Os campos funerários em que hoje estou, não se encheram de nenhuma tristeza. Manonos recebeu o título de o Inconsequente. Certamente sorriu, a batalha não foi perdida. Sua morte foi celebrada, como se celebra a vida.

Aprendo com o túmulo de Manonos que eu sou ele. E ele é eu. Sempre acreditei na vida eterna, cheia de compromissos e verdades. Somente temia a dor da morte. Mas Manonos não a temia. Meu sogro, hoje um amigo, não me devolveu nenhum fardo de seu empréstimo, espero o quanto for necessário. Lug se tornou todos os meus estudos e todas as habilidades que tenho, ainda sou de muitas formas devoto a ele. Fiel a causa de ser tudo o que posso ser, sou diferencial em diferência. A dor também se apagou, ao presenciar o passado sob meus pés. Aberto o túmulo vi ali uma carta entregue em minhas mãos. Hieróglifos traduzidos pela morte. Uma última instância em vida.
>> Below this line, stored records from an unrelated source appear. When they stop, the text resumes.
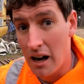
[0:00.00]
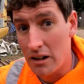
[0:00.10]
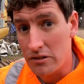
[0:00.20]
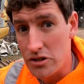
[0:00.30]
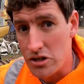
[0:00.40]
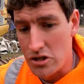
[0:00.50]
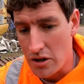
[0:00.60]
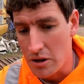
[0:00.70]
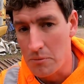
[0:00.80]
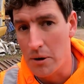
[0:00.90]
I'll just
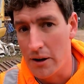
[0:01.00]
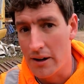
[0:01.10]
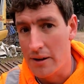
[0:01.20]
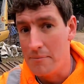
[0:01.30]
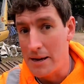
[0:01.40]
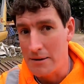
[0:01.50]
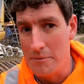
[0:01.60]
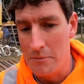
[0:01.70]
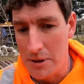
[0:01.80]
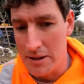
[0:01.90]
show you what I
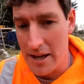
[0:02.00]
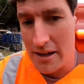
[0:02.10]
mean withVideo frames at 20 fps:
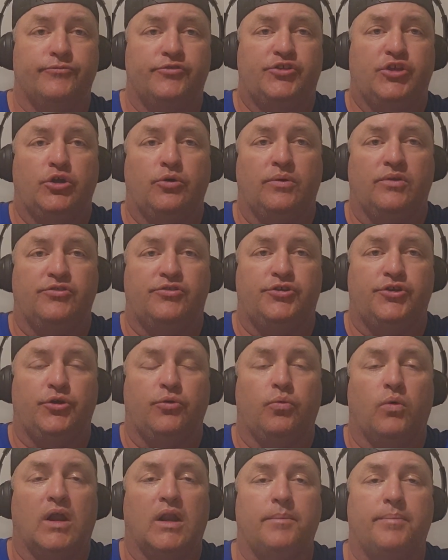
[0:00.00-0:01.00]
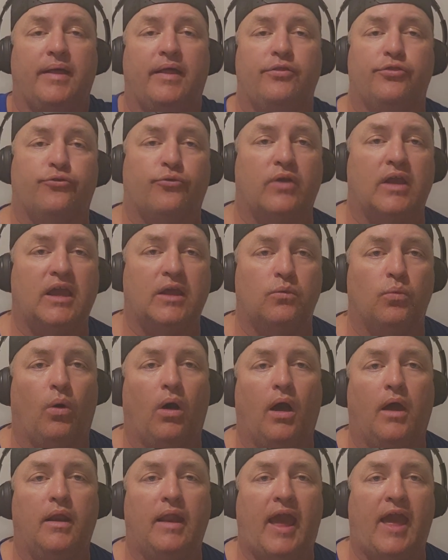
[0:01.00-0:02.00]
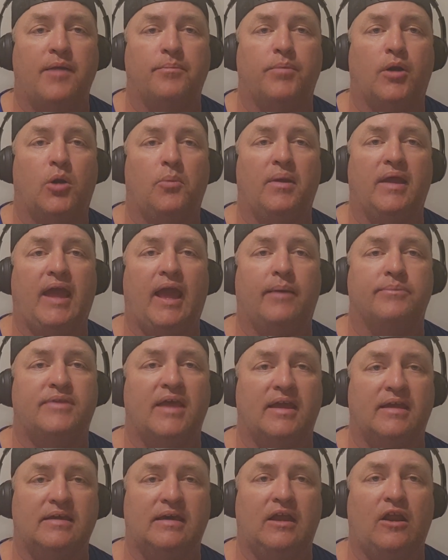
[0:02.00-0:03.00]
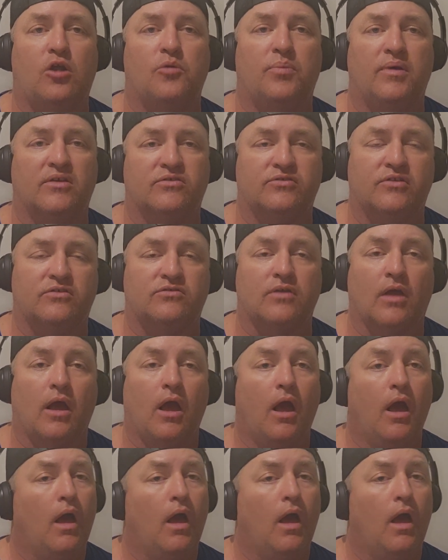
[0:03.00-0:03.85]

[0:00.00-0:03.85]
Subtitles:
2-2. Would have been 3-1 had Birmingham taken care of business.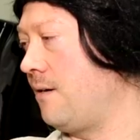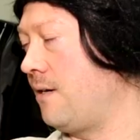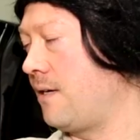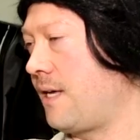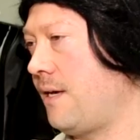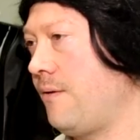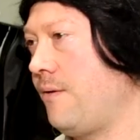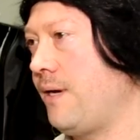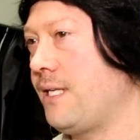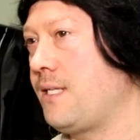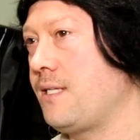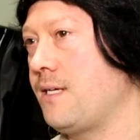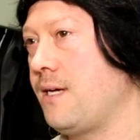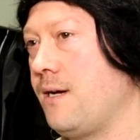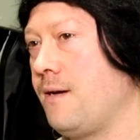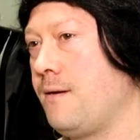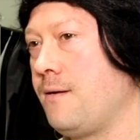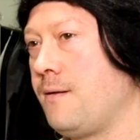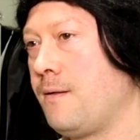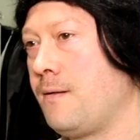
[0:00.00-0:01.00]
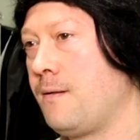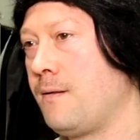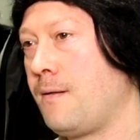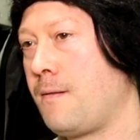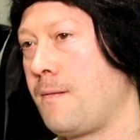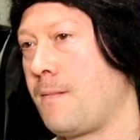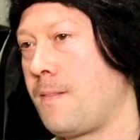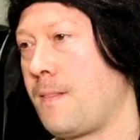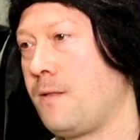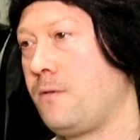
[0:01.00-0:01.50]
Okay, wait. Uh,
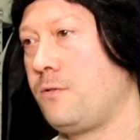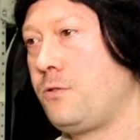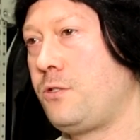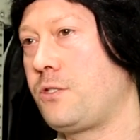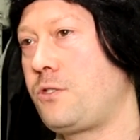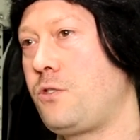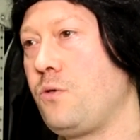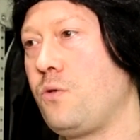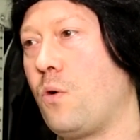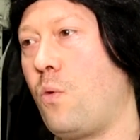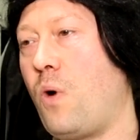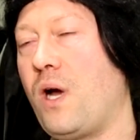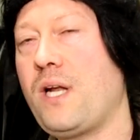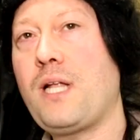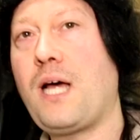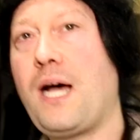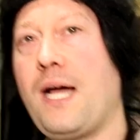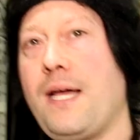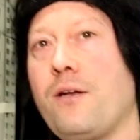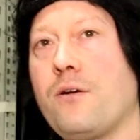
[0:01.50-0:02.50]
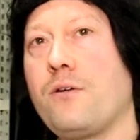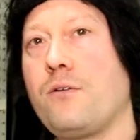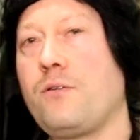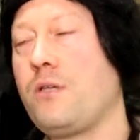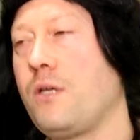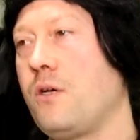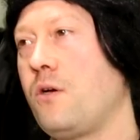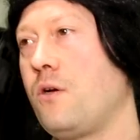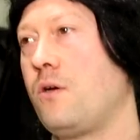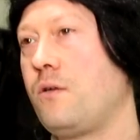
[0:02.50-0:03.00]
just do the one line, or
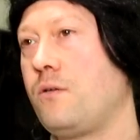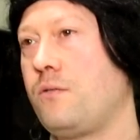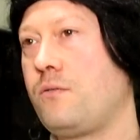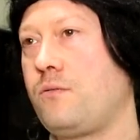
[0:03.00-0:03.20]
just do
Tudo que é trazido a mim pelos meus ouvidos não me perturbam mais. O que me perturba é minha consciência total e o pouco respeito por aqueles que não a possuem. Verdades a parte, pois não existem. Vivo a cada momento, presentificando passado e futuro num mesmo instante espacial. Assusto a qualquer mortal com a fome de destruição que aprendi a me felicitar. Choro em gozo voraz. Querem saber da minha morte? Posso lhe dizer que acontece todos os dias em que sento num bosque qualquer, debaixo ou em cima de qualquer árvore e sinto aquele peso sobre minha cabeça. Inconsequentemente vivo a morte.